» **Action item**:
Leave the pictures out. Retype exactly the lines below from the one containing "[0:05.00-0:06.00]" through the one containing "[0:38.30-0:39.20]", and no others.

Records contained in a dataset
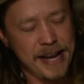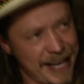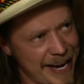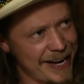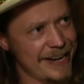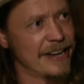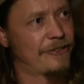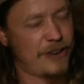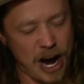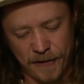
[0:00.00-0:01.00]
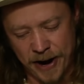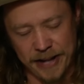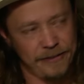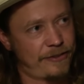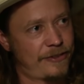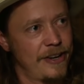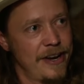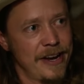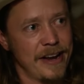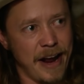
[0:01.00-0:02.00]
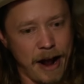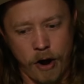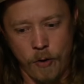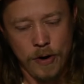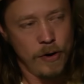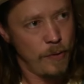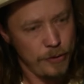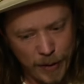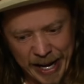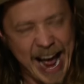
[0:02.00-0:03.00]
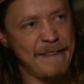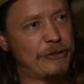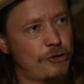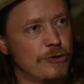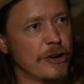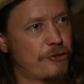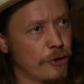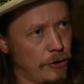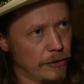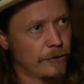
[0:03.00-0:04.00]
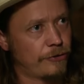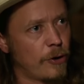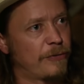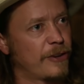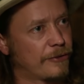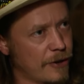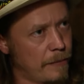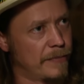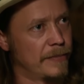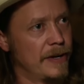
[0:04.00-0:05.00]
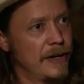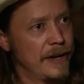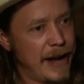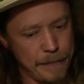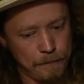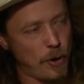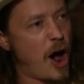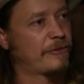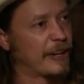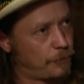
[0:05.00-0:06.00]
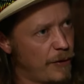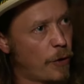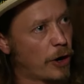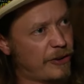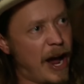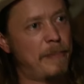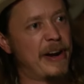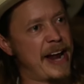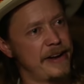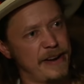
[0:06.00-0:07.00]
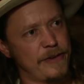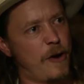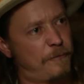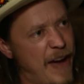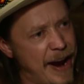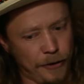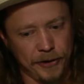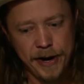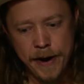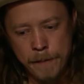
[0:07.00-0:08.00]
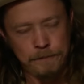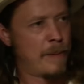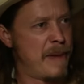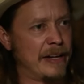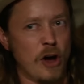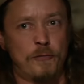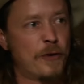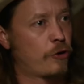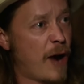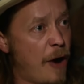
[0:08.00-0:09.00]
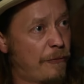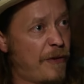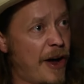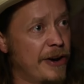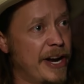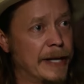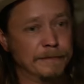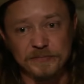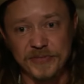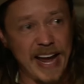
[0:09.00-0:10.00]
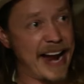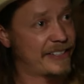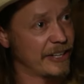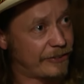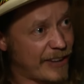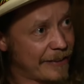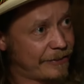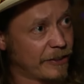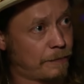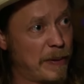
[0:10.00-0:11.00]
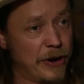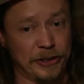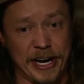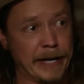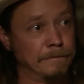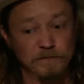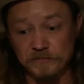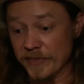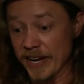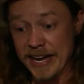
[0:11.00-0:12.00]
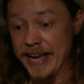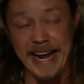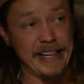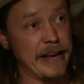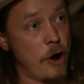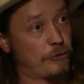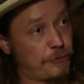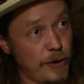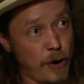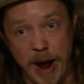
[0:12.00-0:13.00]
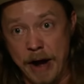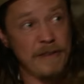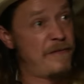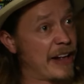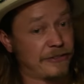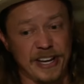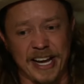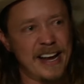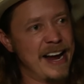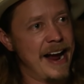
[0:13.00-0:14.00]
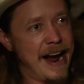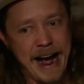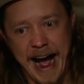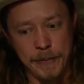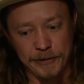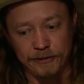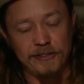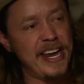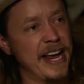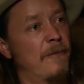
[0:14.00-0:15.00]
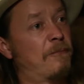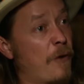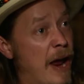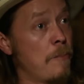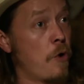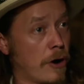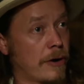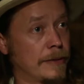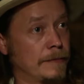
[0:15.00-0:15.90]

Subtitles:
Eden as governance. We could have a judicial sort of system and process we've worked on but had, failed. Pomelo for crowdfunding and consensus building. Helios around investing. I was seeing a framework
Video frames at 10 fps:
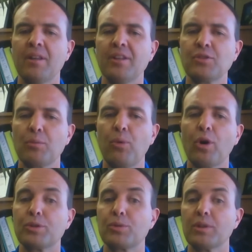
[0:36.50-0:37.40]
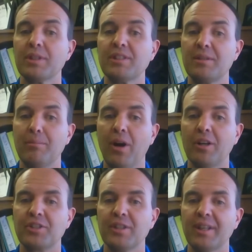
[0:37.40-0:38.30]
This report was released in
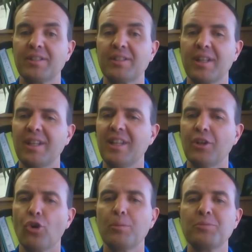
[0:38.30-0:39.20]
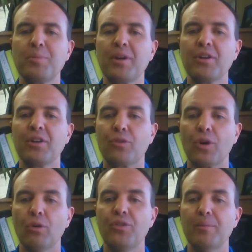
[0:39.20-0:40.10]
March, and it studied the enormous period of
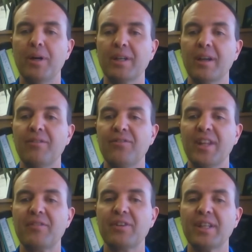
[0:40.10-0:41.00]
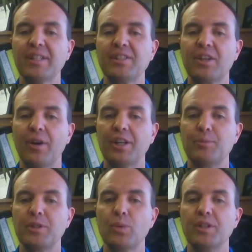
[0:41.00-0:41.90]
growth among flavored e-cigarettes
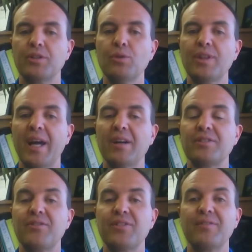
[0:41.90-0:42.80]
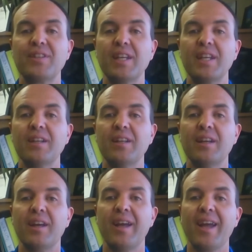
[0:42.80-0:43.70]
between 2015
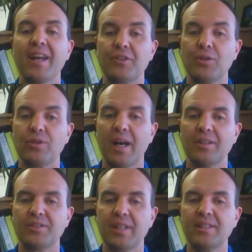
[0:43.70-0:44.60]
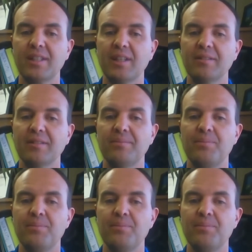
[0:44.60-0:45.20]
and 2018.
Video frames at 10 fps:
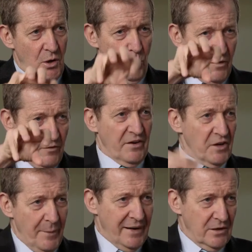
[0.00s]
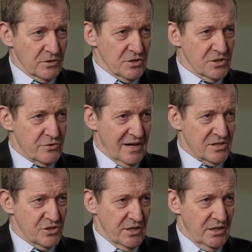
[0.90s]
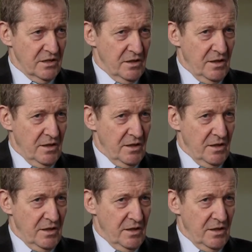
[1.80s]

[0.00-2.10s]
were fundamental to the strategy,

» **Response box**:
[0:05.00-0:06.00]
[0:06.00-0:07.00]
[0:07.00-0:08.00]
[0:08.00-0:09.00]
[0:09.00-0:10.00]
[0:10.00-0:11.00]
[0:11.00-0:12.00]
[0:12.00-0:13.00]
[0:13.00-0:14.00]
[0:14.00-0:15.00]
[0:15.00-0:15.90]

Subtitles:
Eden as governance. We could have a judicial sort of system and process we've worked on but had, failed. Pomelo for crowdfunding and consensus building. Helios around investing. I was seeing a framework
Video frames at 10 fps:
[0:36.50-0:37.40]
[0:37.40-0:38.30]
This report was released in
[0:38.30-0:39.20]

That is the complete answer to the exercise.